_Problem requirements_.
The goal is to restate all of the records below word for word.

(Stored data)
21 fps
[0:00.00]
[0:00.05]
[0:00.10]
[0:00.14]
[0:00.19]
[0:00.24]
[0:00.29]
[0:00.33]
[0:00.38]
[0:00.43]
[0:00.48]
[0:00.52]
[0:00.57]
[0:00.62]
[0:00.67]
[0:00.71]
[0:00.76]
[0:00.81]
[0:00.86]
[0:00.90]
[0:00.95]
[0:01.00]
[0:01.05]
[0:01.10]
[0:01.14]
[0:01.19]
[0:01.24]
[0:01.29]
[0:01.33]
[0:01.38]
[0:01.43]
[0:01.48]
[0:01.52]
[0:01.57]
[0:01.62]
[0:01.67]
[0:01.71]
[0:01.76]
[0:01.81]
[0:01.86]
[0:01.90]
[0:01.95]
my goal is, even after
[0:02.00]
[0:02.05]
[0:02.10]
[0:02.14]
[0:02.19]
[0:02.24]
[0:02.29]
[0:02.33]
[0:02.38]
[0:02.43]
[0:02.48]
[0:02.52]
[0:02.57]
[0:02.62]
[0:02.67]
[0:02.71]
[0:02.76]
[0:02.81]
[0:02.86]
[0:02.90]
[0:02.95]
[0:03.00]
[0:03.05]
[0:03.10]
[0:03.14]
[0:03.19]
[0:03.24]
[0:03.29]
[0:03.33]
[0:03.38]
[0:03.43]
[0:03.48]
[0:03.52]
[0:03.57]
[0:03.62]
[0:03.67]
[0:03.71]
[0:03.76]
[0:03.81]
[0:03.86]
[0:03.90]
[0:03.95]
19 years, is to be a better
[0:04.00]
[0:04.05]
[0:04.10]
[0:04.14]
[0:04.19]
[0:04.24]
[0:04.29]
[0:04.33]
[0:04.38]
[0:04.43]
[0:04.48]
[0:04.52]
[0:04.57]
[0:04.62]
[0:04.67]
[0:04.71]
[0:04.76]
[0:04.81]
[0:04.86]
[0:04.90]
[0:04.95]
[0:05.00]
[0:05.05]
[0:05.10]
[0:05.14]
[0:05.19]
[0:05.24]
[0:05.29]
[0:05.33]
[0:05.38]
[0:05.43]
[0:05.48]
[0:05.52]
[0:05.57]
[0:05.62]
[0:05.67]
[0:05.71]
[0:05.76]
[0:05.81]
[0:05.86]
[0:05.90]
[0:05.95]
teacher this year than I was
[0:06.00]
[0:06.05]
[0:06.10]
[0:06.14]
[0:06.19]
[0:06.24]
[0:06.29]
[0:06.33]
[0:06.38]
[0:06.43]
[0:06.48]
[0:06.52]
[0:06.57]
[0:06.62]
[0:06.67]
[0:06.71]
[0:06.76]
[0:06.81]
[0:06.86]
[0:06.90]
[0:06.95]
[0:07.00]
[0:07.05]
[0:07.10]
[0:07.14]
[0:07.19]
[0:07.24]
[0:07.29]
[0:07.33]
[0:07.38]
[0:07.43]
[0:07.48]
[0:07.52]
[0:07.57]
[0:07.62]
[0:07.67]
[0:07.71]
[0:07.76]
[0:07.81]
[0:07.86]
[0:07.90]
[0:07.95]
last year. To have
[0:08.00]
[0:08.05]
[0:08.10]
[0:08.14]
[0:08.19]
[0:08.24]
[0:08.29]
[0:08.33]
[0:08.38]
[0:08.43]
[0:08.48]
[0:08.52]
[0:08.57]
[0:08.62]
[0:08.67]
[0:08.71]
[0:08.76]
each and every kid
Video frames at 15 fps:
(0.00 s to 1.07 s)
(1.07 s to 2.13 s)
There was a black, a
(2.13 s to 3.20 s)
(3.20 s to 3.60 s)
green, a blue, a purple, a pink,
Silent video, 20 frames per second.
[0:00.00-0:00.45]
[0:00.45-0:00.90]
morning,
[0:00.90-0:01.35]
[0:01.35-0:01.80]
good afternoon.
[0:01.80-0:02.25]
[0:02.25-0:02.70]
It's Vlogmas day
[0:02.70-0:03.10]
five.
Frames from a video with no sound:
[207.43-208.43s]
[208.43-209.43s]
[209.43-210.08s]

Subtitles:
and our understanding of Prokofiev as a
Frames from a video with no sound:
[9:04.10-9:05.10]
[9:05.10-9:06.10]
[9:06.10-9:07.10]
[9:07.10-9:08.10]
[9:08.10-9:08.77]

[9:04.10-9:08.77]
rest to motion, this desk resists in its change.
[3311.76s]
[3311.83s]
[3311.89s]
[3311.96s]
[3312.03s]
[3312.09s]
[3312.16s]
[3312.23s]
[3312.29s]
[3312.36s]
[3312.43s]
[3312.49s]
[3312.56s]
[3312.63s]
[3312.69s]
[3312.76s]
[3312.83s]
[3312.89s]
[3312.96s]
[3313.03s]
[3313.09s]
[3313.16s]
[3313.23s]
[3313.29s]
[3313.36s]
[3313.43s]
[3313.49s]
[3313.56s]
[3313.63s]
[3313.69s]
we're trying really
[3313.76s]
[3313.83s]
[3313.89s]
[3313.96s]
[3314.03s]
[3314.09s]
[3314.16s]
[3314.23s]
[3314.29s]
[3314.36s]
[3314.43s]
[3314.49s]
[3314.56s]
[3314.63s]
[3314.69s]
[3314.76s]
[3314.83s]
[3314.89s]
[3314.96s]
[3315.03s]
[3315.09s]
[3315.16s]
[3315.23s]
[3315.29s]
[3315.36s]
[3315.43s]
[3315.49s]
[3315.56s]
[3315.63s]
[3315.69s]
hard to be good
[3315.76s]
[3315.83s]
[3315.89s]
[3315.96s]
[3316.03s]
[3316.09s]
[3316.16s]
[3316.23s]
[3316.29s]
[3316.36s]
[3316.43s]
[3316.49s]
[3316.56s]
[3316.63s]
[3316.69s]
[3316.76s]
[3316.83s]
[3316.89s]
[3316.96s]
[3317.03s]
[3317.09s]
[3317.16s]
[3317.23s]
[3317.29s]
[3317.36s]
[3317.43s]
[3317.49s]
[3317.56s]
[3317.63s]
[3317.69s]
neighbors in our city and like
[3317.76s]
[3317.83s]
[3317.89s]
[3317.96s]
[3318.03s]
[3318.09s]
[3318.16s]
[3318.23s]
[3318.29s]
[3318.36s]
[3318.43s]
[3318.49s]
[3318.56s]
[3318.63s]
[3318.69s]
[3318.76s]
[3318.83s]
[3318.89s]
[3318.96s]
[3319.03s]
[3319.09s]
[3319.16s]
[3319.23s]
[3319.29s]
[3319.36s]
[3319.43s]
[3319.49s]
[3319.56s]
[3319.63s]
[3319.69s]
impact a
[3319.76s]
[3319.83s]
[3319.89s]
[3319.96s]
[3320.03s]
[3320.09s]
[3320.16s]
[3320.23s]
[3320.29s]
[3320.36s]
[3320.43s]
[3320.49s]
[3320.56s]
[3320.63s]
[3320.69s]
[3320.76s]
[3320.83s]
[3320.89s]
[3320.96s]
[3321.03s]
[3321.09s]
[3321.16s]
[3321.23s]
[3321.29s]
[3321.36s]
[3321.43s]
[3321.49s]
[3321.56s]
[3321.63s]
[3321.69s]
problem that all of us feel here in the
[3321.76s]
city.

_Task result_.
21 fps
[0:00.00]
[0:00.05]
[0:00.10]
[0:00.14]
[0:00.19]
[0:00.24]
[0:00.29]
[0:00.33]
[0:00.38]
[0:00.43]
[0:00.48]
[0:00.52]
[0:00.57]
[0:00.62]
[0:00.67]
[0:00.71]
[0:00.76]
[0:00.81]
[0:00.86]
[0:00.90]
[0:00.95]
[0:01.00]
[0:01.05]
[0:01.10]
[0:01.14]
[0:01.19]
[0:01.24]
[0:01.29]
[0:01.33]
[0:01.38]
[0:01.43]
[0:01.48]
[0:01.52]
[0:01.57]
[0:01.62]
[0:01.67]
[0:01.71]
[0:01.76]
[0:01.81]
[0:01.86]
[0:01.90]
[0:01.95]
my goal is, even after
[0:02.00]
[0:02.05]
[0:02.10]
[0:02.14]
[0:02.19]
[0:02.24]
[0:02.29]
[0:02.33]
[0:02.38]
[0:02.43]
[0:02.48]
[0:02.52]
[0:02.57]
[0:02.62]
[0:02.67]
[0:02.71]
[0:02.76]
[0:02.81]
[0:02.86]
[0:02.90]
[0:02.95]
[0:03.00]
[0:03.05]
[0:03.10]
[0:03.14]
[0:03.19]
[0:03.24]
[0:03.29]
[0:03.33]
[0:03.38]
[0:03.43]
[0:03.48]
[0:03.52]
[0:03.57]
[0:03.62]
[0:03.67]
[0:03.71]
[0:03.76]
[0:03.81]
[0:03.86]
[0:03.90]
[0:03.95]
19 years, is to be a better
[0:04.00]
[0:04.05]
[0:04.10]
[0:04.14]
[0:04.19]
[0:04.24]
[0:04.29]
[0:04.33]
[0:04.38]
[0:04.43]
[0:04.48]
[0:04.52]
[0:04.57]
[0:04.62]
[0:04.67]
[0:04.71]
[0:04.76]
[0:04.81]
[0:04.86]
[0:04.90]
[0:04.95]
[0:05.00]
[0:05.05]
[0:05.10]
[0:05.14]
[0:05.19]
[0:05.24]
[0:05.29]
[0:05.33]
[0:05.38]
[0:05.43]
[0:05.48]
[0:05.52]
[0:05.57]
[0:05.62]
[0:05.67]
[0:05.71]
[0:05.76]
[0:05.81]
[0:05.86]
[0:05.90]
[0:05.95]
teacher this year than I was
[0:06.00]
[0:06.05]
[0:06.10]
[0:06.14]
[0:06.19]
[0:06.24]
[0:06.29]
[0:06.33]
[0:06.38]
[0:06.43]
[0:06.48]
[0:06.52]
[0:06.57]
[0:06.62]
[0:06.67]
[0:06.71]
[0:06.76]
[0:06.81]
[0:06.86]
[0:06.90]
[0:06.95]
[0:07.00]
[0:07.05]
[0:07.10]
[0:07.14]
[0:07.19]
[0:07.24]
[0:07.29]
[0:07.33]
[0:07.38]
[0:07.43]
[0:07.48]
[0:07.52]
[0:07.57]
[0:07.62]
[0:07.67]
[0:07.71]
[0:07.76]
[0:07.81]
[0:07.86]
[0:07.90]
[0:07.95]
last year. To have
[0:08.00]
[0:08.05]
[0:08.10]
[0:08.14]
[0:08.19]
[0:08.24]
[0:08.29]
[0:08.33]
[0:08.38]
[0:08.43]
[0:08.48]
[0:08.52]
[0:08.57]
[0:08.62]
[0:08.67]
[0:08.71]
[0:08.76]
each and every kid
Video frames at 15 fps:
(0.00 s to 1.07 s)
(1.07 s to 2.13 s)
There was a black, a
(2.13 s to 3.20 s)
(3.20 s to 3.60 s)
green, a blue, a purple, a pink,
Silent video, 20 frames per second.
[0:00.00-0:00.45]
[0:00.45-0:00.90]
morning,
[0:00.90-0:01.35]
[0:01.35-0:01.80]
good afternoon.
[0:01.80-0:02.25]
[0:02.25-0:02.70]
It's Vlogmas day
[0:02.70-0:03.10]
five.
Frames from a video with no sound:
[207.43-208.43s]
[208.43-209.43s]
[209.43-210.08s]

Subtitles:
and our understanding of Prokofiev as a
Frames from a video with no sound:
[9:04.10-9:05.10]
[9:05.10-9:06.10]
[9:06.10-9:07.10]
[9:07.10-9:08.10]
[9:08.10-9:08.77]

[9:04.10-9:08.77]
rest to motion, this desk resists in its change.
[3311.76s]
[3311.83s]
[3311.89s]
[3311.96s]
[3312.03s]
[3312.09s]
[3312.16s]
[3312.23s]
[3312.29s]
[3312.36s]
[3312.43s]
[3312.49s]
[3312.56s]
[3312.63s]
[3312.69s]
[3312.76s]
[3312.83s]
[3312.89s]
[3312.96s]
[3313.03s]
[3313.09s]
[3313.16s]
[3313.23s]
[3313.29s]
[3313.36s]
[3313.43s]
[3313.49s]
[3313.56s]
[3313.63s]
[3313.69s]
we're trying really
[3313.76s]
[3313.83s]
[3313.89s]
[3313.96s]
[3314.03s]
[3314.09s]
[3314.16s]
[3314.23s]
[3314.29s]
[3314.36s]
[3314.43s]
[3314.49s]
[3314.56s]
[3314.63s]
[3314.69s]
[3314.76s]
[3314.83s]
[3314.89s]
[3314.96s]
[3315.03s]
[3315.09s]
[3315.16s]
[3315.23s]
[3315.29s]
[3315.36s]
[3315.43s]
[3315.49s]
[3315.56s]
[3315.63s]
[3315.69s]
hard to be good
[3315.76s]
[3315.83s]
[3315.89s]
[3315.96s]
[3316.03s]
[3316.09s]
[3316.16s]
[3316.23s]
[3316.29s]
[3316.36s]
[3316.43s]
[3316.49s]
[3316.56s]
[3316.63s]
[3316.69s]
[3316.76s]
[3316.83s]
[3316.89s]
[3316.96s]
[3317.03s]
[3317.09s]
[3317.16s]
[3317.23s]
[3317.29s]
[3317.36s]
[3317.43s]
[3317.49s]
[3317.56s]
[3317.63s]
[3317.69s]
neighbors in our city and like
[3317.76s]
[3317.83s]
[3317.89s]
[3317.96s]
[3318.03s]
[3318.09s]
[3318.16s]
[3318.23s]
[3318.29s]
[3318.36s]
[3318.43s]
[3318.49s]
[3318.56s]
[3318.63s]
[3318.69s]
[3318.76s]
[3318.83s]
[3318.89s]
[3318.96s]
[3319.03s]
[3319.09s]
[3319.16s]
[3319.23s]
[3319.29s]
[3319.36s]
[3319.43s]
[3319.49s]
[3319.56s]
[3319.63s]
[3319.69s]
impact a
[3319.76s]
[3319.83s]
[3319.89s]
[3319.96s]
[3320.03s]
[3320.09s]
[3320.16s]
[3320.23s]
[3320.29s]
[3320.36s]
[3320.43s]
[3320.49s]
[3320.56s]
[3320.63s]
[3320.69s]
[3320.76s]
[3320.83s]
[3320.89s]
[3320.96s]
[3321.03s]
[3321.09s]
[3321.16s]
[3321.23s]
[3321.29s]
[3321.36s]
[3321.43s]
[3321.49s]
[3321.56s]
[3321.63s]
[3321.69s]
problem that all of us feel here in the
[3321.76s]
city.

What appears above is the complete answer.